++++ Available data ++++
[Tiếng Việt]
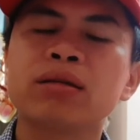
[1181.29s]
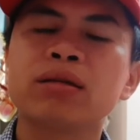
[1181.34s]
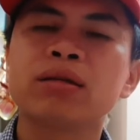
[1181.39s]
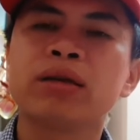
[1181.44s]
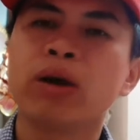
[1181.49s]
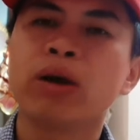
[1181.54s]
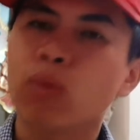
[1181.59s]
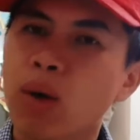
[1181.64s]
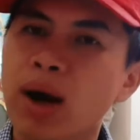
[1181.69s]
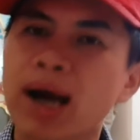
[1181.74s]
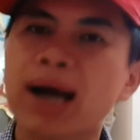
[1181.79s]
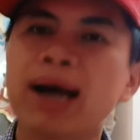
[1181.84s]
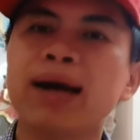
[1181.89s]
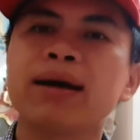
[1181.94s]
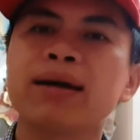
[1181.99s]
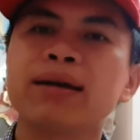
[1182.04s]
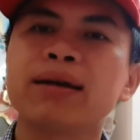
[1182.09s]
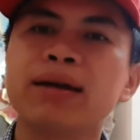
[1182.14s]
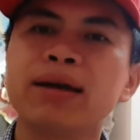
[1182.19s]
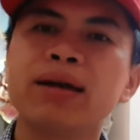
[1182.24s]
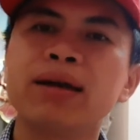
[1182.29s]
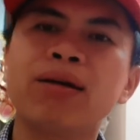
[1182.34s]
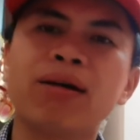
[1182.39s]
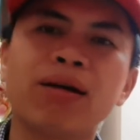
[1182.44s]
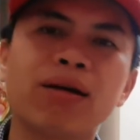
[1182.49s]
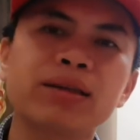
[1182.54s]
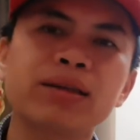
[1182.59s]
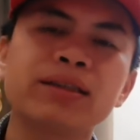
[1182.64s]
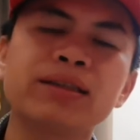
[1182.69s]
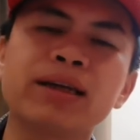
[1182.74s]
hiệu quả để
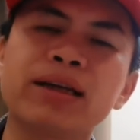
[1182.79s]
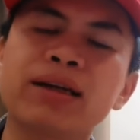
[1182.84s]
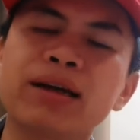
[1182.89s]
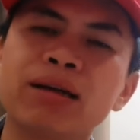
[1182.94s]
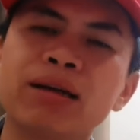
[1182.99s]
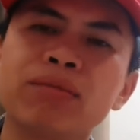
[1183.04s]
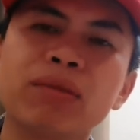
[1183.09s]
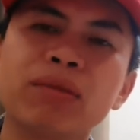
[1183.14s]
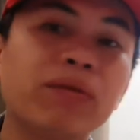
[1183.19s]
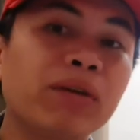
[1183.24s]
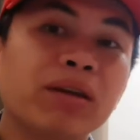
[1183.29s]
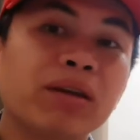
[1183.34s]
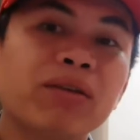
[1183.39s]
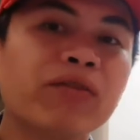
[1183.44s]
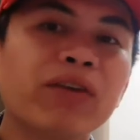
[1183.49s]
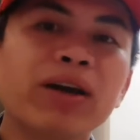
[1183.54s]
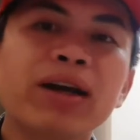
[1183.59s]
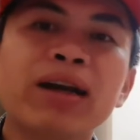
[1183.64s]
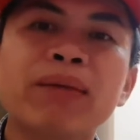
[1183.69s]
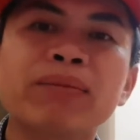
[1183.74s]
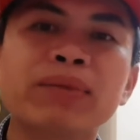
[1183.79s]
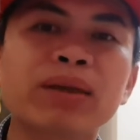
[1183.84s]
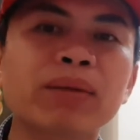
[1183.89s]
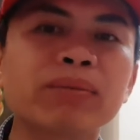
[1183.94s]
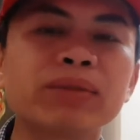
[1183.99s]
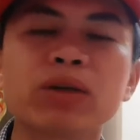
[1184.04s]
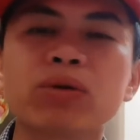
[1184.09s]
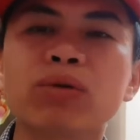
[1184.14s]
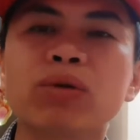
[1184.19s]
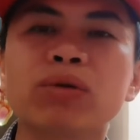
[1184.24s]
họ có thể giải ngân bởi vì với 500
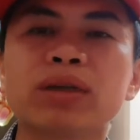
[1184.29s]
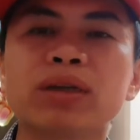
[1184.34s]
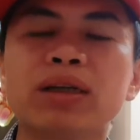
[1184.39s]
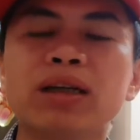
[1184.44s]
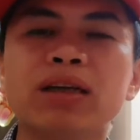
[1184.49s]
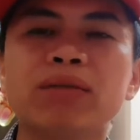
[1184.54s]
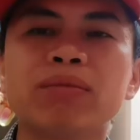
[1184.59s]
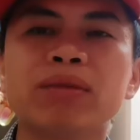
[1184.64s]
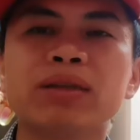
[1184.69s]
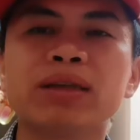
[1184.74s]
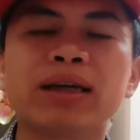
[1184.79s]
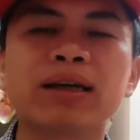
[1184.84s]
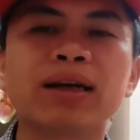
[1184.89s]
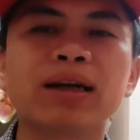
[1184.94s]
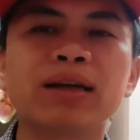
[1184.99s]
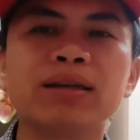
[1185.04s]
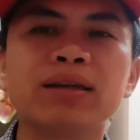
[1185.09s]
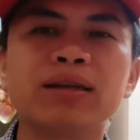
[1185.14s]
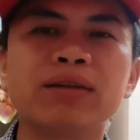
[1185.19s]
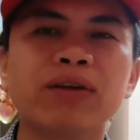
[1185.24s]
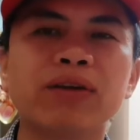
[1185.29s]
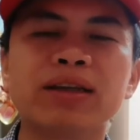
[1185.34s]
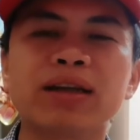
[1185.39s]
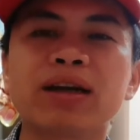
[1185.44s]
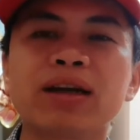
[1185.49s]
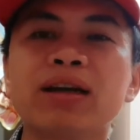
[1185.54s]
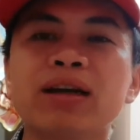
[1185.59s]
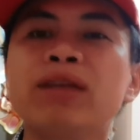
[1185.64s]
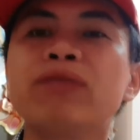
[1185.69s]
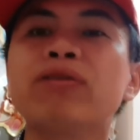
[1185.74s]
triệu đô trở lên mà giải ngân thì phải giải
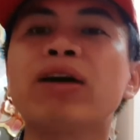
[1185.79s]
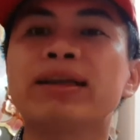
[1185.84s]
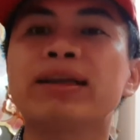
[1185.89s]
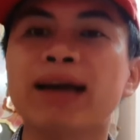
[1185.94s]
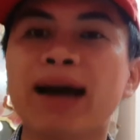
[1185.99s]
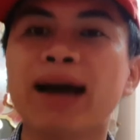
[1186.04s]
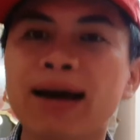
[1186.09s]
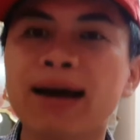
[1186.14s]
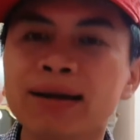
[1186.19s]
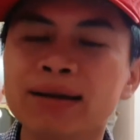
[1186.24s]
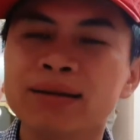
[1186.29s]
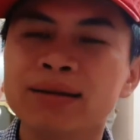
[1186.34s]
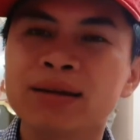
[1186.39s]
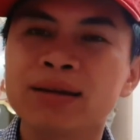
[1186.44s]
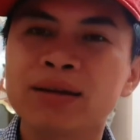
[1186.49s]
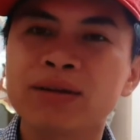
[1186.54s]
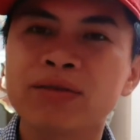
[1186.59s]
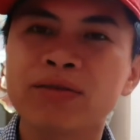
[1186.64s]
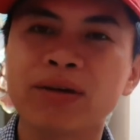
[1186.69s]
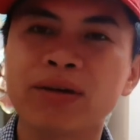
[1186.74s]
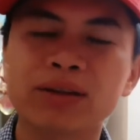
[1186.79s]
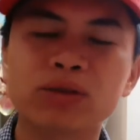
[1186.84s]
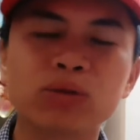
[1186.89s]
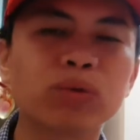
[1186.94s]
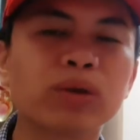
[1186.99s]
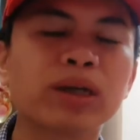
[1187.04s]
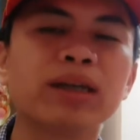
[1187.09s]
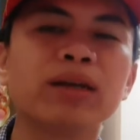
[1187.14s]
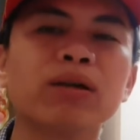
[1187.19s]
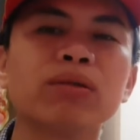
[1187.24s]
ngân hết vài tháng và chu
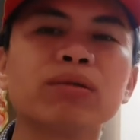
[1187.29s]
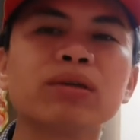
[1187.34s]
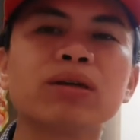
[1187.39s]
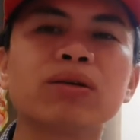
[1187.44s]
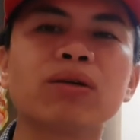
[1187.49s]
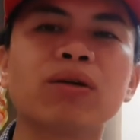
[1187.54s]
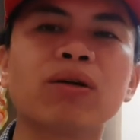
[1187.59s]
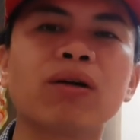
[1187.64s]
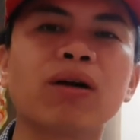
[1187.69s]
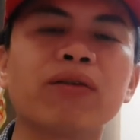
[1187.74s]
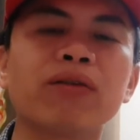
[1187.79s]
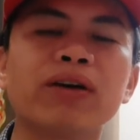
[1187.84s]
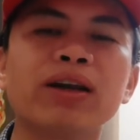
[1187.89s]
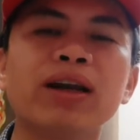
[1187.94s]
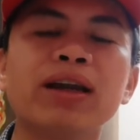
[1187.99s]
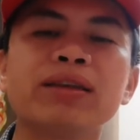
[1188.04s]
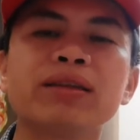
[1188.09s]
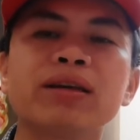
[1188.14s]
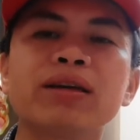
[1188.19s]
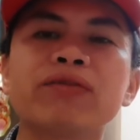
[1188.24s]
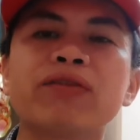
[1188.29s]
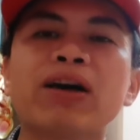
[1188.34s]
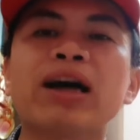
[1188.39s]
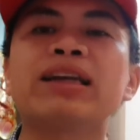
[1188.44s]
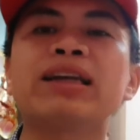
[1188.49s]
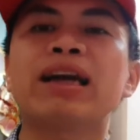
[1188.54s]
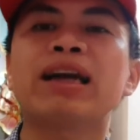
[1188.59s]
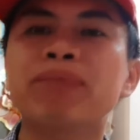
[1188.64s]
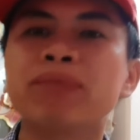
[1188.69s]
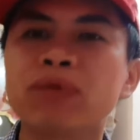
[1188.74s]
kỳ đầu tư của họ phải lên tới vài
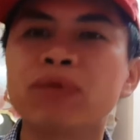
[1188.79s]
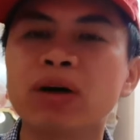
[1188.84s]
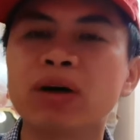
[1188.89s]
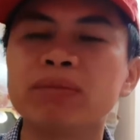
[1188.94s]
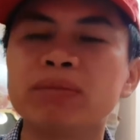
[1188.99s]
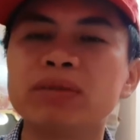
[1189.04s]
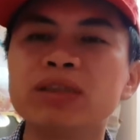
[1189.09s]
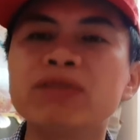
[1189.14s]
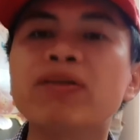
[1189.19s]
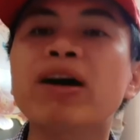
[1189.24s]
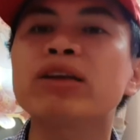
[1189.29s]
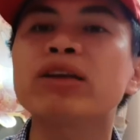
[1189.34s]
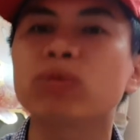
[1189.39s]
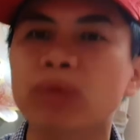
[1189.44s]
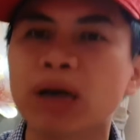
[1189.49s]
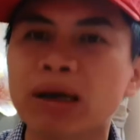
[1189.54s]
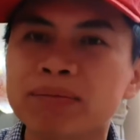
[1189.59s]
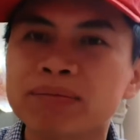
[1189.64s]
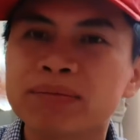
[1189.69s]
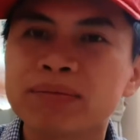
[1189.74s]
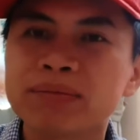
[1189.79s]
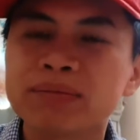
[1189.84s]
năm thậm chí vài chục năm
++++
**What you should do**
Repeat each entry precisely as it appears. Leave the pictures out.

**Output of the exercise**
[Tiếng Việt]
[1181.29s]
[1181.34s]
[1181.39s]
[1181.44s]
[1181.49s]
[1181.54s]
[1181.59s]
[1181.64s]
[1181.69s]
[1181.74s]
[1181.79s]
[1181.84s]
[1181.89s]
[1181.94s]
[1181.99s]
[1182.04s]
[1182.09s]
[1182.14s]
[1182.19s]
[1182.24s]
[1182.29s]
[1182.34s]
[1182.39s]
[1182.44s]
[1182.49s]
[1182.54s]
[1182.59s]
[1182.64s]
[1182.69s]
[1182.74s]
hiệu quả để
[1182.79s]
[1182.84s]
[1182.89s]
[1182.94s]
[1182.99s]
[1183.04s]
[1183.09s]
[1183.14s]
[1183.19s]
[1183.24s]
[1183.29s]
[1183.34s]
[1183.39s]
[1183.44s]
[1183.49s]
[1183.54s]
[1183.59s]
[1183.64s]
[1183.69s]
[1183.74s]
[1183.79s]
[1183.84s]
[1183.89s]
[1183.94s]
[1183.99s]
[1184.04s]
[1184.09s]
[1184.14s]
[1184.19s]
[1184.24s]
họ có thể giải ngân bởi vì với 500
[1184.29s]
[1184.34s]
[1184.39s]
[1184.44s]
[1184.49s]
[1184.54s]
[1184.59s]
[1184.64s]
[1184.69s]
[1184.74s]
[1184.79s]
[1184.84s]
[1184.89s]
[1184.94s]
[1184.99s]
[1185.04s]
[1185.09s]
[1185.14s]
[1185.19s]
[1185.24s]
[1185.29s]
[1185.34s]
[1185.39s]
[1185.44s]
[1185.49s]
[1185.54s]
[1185.59s]
[1185.64s]
[1185.69s]
[1185.74s]
triệu đô trở lên mà giải ngân thì phải giải
[1185.79s]
[1185.84s]
[1185.89s]
[1185.94s]
[1185.99s]
[1186.04s]
[1186.09s]
[1186.14s]
[1186.19s]
[1186.24s]
[1186.29s]
[1186.34s]
[1186.39s]
[1186.44s]
[1186.49s]
[1186.54s]
[1186.59s]
[1186.64s]
[1186.69s]
[1186.74s]
[1186.79s]
[1186.84s]
[1186.89s]
[1186.94s]
[1186.99s]
[1187.04s]
[1187.09s]
[1187.14s]
[1187.19s]
[1187.24s]
ngân hết vài tháng và chu
[1187.29s]
[1187.34s]
[1187.39s]
[1187.44s]
[1187.49s]
[1187.54s]
[1187.59s]
[1187.64s]
[1187.69s]
[1187.74s]
[1187.79s]
[1187.84s]
[1187.89s]
[1187.94s]
[1187.99s]
[1188.04s]
[1188.09s]
[1188.14s]
[1188.19s]
[1188.24s]
[1188.29s]
[1188.34s]
[1188.39s]
[1188.44s]
[1188.49s]
[1188.54s]
[1188.59s]
[1188.64s]
[1188.69s]
[1188.74s]
kỳ đầu tư của họ phải lên tới vài
[1188.79s]
[1188.84s]
[1188.89s]
[1188.94s]
[1188.99s]
[1189.04s]
[1189.09s]
[1189.14s]
[1189.19s]
[1189.24s]
[1189.29s]
[1189.34s]
[1189.39s]
[1189.44s]
[1189.49s]
[1189.54s]
[1189.59s]
[1189.64s]
[1189.69s]
[1189.74s]
[1189.79s]
[1189.84s]
năm thậm chí vài chục năm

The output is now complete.